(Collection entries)
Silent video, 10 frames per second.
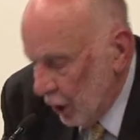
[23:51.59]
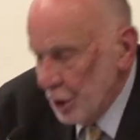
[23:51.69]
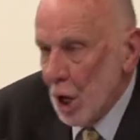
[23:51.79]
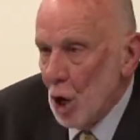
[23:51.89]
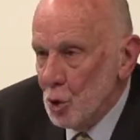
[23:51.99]

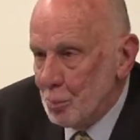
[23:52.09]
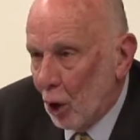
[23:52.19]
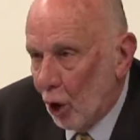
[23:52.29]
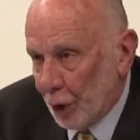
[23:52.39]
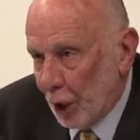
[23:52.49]
No
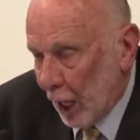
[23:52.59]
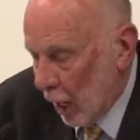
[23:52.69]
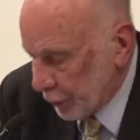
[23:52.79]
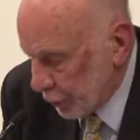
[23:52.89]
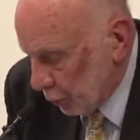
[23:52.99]
border
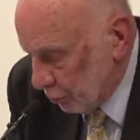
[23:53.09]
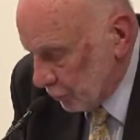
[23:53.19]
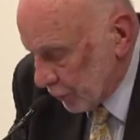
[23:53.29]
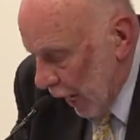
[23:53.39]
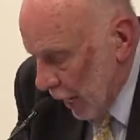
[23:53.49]

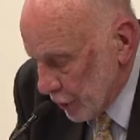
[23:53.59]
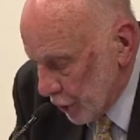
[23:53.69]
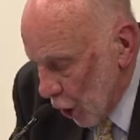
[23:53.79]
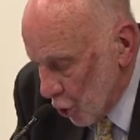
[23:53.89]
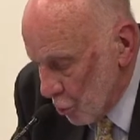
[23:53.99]
customs and
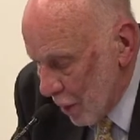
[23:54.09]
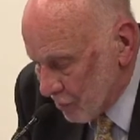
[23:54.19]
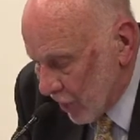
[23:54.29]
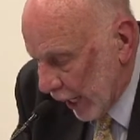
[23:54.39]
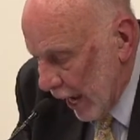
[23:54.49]
no
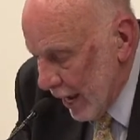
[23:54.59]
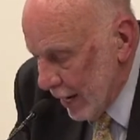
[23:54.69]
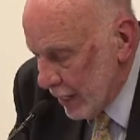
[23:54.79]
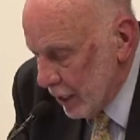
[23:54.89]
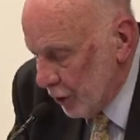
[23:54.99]

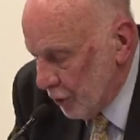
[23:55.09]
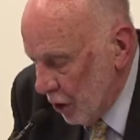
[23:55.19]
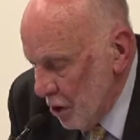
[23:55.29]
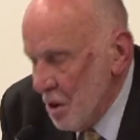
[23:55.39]
barricade,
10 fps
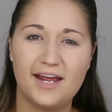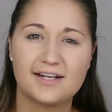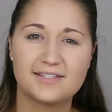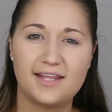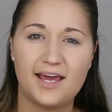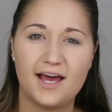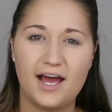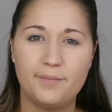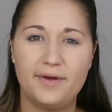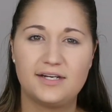next thing
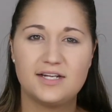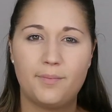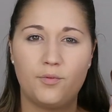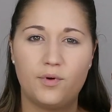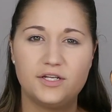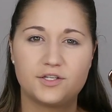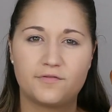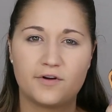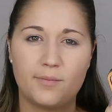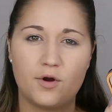I picked up was
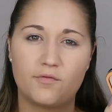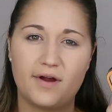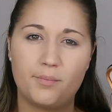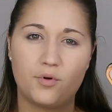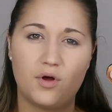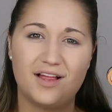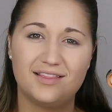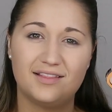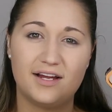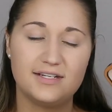from Rebel
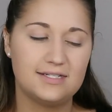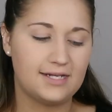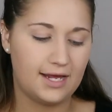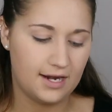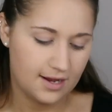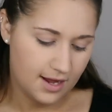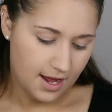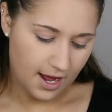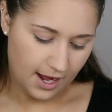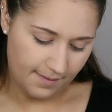London.
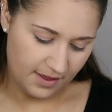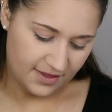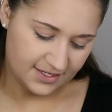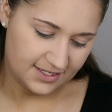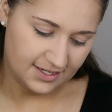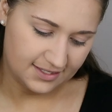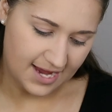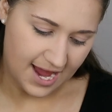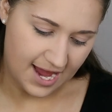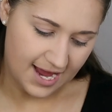This is
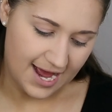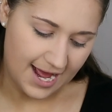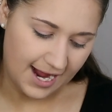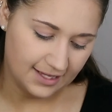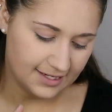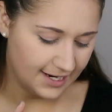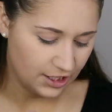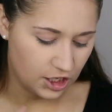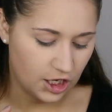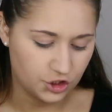a
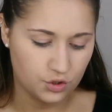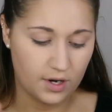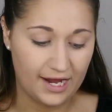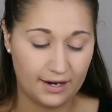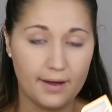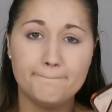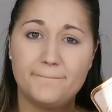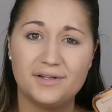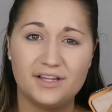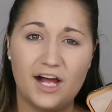highlight, contour, and
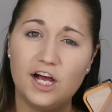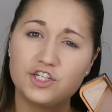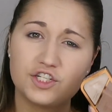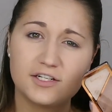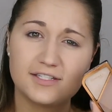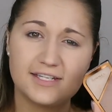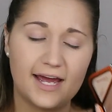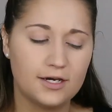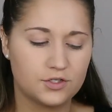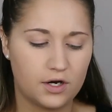blush
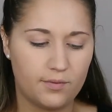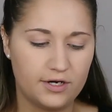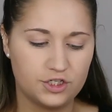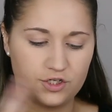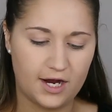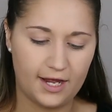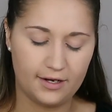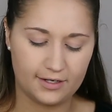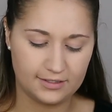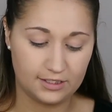set. So I wanted to try
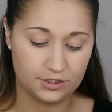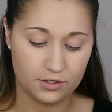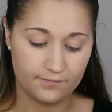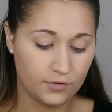it because it's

__REQUIREMENT__:
Transcribe every line from the records above without alteration, and leave out the images.

__YOUR RESPONSE__:
Silent video, 10 frames per second.
[23:51.59]
[23:51.69]
[23:51.79]
[23:51.89]
[23:51.99]

[23:52.09]
[23:52.19]
[23:52.29]
[23:52.39]
[23:52.49]
No
[23:52.59]
[23:52.69]
[23:52.79]
[23:52.89]
[23:52.99]
border
[23:53.09]
[23:53.19]
[23:53.29]
[23:53.39]
[23:53.49]

[23:53.59]
[23:53.69]
[23:53.79]
[23:53.89]
[23:53.99]
customs and
[23:54.09]
[23:54.19]
[23:54.29]
[23:54.39]
[23:54.49]
no
[23:54.59]
[23:54.69]
[23:54.79]
[23:54.89]
[23:54.99]

[23:55.09]
[23:55.19]
[23:55.29]
[23:55.39]
barricade,
10 fps
next thing
I picked up was
from Rebel
London.
This is
a
highlight, contour, and
blush
set. So I wanted to try
it because it's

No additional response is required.